Every now and then we find ourselves working with a relational database. This means working with transactions, and specifying transactions boundaries: where transactions should start and commit.
There’s a number of approaches to tame transactions, from very manual to fully automatic. The most popular one in the Java world is the @Transactional annotation, available in different flavours both in JavaEE and Spring.
By annotating a method with @Transactional, we specify that it should execute within a scope of a running transaction. Looks simple and attractive!
The annotation approach is declarative: we are not concerned with boring details of transaction implementation, there’s no transaction-related logic in our code. Transactions are started and committed by the framework. Finally, the transactional context is automatically propagated through bean invocations. This might seem convenient: one thing less to worry about! But is that really so?
Reality quickly verifies the above. If you’ve worked on a JavaEE/Spring system, chances are you’ve hit problems with a missing transactional context, or surprising transaction boundaries. Without going into too much detail, here are some of the main problems of the @Transactional annotation:
- Lack of precision. Without looking at the code in its entirety, we can’t be sure where transactions exactly begin and commit. An @Transactional method might define the transaction boundary, or might take part in a broader transaction. It’s not possible to differentiate between these two scenarios.
- A framework is needed to decorate our code with the transaction-handling aspect (AOP). This will only work if we annotate non-private methods and invoke them through framework-managed proxies (invoking a method on an unmanaged bean instance won’t interact with the transaction context; same for invoking a public method from another method in the same managed bean)

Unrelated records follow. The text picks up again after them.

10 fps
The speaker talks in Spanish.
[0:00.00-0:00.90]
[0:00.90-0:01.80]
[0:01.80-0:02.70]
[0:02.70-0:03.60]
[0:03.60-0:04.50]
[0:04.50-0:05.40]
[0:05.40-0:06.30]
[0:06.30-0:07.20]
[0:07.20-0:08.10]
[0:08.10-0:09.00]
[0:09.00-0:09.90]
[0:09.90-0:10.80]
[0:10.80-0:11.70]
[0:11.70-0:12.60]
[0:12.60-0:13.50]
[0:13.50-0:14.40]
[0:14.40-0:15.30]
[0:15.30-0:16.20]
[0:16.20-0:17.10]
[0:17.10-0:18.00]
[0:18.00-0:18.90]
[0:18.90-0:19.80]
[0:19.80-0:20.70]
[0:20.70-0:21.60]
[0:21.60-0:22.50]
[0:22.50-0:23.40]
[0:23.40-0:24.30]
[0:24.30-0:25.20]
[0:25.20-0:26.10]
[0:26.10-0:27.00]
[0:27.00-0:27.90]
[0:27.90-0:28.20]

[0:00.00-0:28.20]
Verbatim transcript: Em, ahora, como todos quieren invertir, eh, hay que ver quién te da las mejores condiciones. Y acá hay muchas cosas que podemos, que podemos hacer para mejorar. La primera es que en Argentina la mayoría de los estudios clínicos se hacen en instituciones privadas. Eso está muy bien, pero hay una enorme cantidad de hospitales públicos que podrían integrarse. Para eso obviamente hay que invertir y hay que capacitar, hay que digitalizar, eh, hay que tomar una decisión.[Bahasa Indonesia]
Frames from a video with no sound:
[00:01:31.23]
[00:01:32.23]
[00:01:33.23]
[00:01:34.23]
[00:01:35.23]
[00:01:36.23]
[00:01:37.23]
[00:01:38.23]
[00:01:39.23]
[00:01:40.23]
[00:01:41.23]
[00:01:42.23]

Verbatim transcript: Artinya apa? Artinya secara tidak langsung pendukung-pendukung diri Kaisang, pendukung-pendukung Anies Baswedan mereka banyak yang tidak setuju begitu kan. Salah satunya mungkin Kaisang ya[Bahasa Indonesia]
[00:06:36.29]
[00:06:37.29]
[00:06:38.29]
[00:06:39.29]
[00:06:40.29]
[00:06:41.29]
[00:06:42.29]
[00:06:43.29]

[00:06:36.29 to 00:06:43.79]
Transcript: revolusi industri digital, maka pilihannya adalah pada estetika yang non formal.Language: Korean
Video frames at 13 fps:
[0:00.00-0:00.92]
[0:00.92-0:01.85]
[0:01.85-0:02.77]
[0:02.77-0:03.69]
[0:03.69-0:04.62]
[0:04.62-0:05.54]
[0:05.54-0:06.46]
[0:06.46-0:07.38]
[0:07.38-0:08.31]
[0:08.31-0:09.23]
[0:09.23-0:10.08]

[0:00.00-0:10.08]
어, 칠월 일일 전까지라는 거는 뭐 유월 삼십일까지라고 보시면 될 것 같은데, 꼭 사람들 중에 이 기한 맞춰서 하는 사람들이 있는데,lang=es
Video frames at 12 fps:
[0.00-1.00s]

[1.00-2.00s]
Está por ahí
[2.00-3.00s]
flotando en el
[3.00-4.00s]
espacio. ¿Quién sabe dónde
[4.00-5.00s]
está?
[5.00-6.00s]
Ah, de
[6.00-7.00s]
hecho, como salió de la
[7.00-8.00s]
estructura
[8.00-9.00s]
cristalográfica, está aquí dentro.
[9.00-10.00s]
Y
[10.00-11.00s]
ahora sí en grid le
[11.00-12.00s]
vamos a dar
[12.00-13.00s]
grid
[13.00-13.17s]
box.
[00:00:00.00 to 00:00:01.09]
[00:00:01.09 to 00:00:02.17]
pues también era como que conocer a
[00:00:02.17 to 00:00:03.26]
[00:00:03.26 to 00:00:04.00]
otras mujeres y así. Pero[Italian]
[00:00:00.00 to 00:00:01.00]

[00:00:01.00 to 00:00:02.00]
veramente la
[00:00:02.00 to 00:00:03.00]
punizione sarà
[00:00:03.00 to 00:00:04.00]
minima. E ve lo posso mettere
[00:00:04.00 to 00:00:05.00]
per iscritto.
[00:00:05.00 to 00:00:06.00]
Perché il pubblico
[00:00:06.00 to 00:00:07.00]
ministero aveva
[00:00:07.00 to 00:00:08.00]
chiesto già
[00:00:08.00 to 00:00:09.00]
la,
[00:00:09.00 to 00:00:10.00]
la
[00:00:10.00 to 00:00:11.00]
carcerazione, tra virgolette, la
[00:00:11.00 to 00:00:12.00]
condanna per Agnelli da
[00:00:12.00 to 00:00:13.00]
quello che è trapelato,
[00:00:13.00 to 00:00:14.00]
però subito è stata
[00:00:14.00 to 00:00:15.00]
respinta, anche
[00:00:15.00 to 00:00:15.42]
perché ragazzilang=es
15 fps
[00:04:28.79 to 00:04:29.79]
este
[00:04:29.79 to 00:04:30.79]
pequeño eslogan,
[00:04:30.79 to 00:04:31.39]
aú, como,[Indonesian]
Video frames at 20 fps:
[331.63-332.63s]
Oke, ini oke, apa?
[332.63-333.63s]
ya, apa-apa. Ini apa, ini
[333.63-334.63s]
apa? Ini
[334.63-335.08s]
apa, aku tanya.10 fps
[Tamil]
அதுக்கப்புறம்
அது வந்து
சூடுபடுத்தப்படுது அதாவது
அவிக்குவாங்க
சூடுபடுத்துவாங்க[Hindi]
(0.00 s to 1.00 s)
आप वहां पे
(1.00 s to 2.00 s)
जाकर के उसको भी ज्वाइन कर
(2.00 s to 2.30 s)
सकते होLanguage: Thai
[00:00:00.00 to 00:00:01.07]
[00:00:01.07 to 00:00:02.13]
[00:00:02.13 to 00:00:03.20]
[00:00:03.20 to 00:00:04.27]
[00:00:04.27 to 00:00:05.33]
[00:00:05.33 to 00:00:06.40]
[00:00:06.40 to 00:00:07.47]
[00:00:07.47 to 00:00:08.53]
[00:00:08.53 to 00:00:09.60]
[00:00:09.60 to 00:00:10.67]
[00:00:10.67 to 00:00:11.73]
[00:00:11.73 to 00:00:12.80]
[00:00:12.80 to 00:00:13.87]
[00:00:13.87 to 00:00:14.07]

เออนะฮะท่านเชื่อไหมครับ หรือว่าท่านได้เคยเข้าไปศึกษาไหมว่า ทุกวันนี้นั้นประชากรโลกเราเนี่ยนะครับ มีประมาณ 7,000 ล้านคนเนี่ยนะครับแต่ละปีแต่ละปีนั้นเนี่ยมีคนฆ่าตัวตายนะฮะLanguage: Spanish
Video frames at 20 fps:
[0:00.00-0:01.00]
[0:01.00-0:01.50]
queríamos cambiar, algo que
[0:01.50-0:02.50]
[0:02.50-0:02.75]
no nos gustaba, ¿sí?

- Propagating the transaction context across thread boundaries (when the business logic is asynchronous) is tricky at least
- and more
The three problems that we have identified:
- no local reasoning;
- the need of a framework;
- working with multi-threaded code
are general pain points of many Java-based systems. They are often solved by using functional programming, or more precisely, libraries which are written using this style. Hence: is there an alternative? And who knows — maybe it offers something better, when it comes to transactions?
The crucial observation is that while transactions might seem like a technical detail, they are in fact usually an important part of the business logic. What is done inside the transaction, that is, which operations are performed atomically, stored durably, in isolation and leaving the system in a consistent state (in other words, ACID), has a very real impact on the business functionality of the system we develop.
Also the transaction isolation levels have consequences on what kind of business guarantees the system offers!
Consequently, it might be beneficial to precisely track which operations are grouped into transactions, and when commits/rollbacks happen. Very often, such tracking can be done using types, and thus verified at compile-time. Let’s try that!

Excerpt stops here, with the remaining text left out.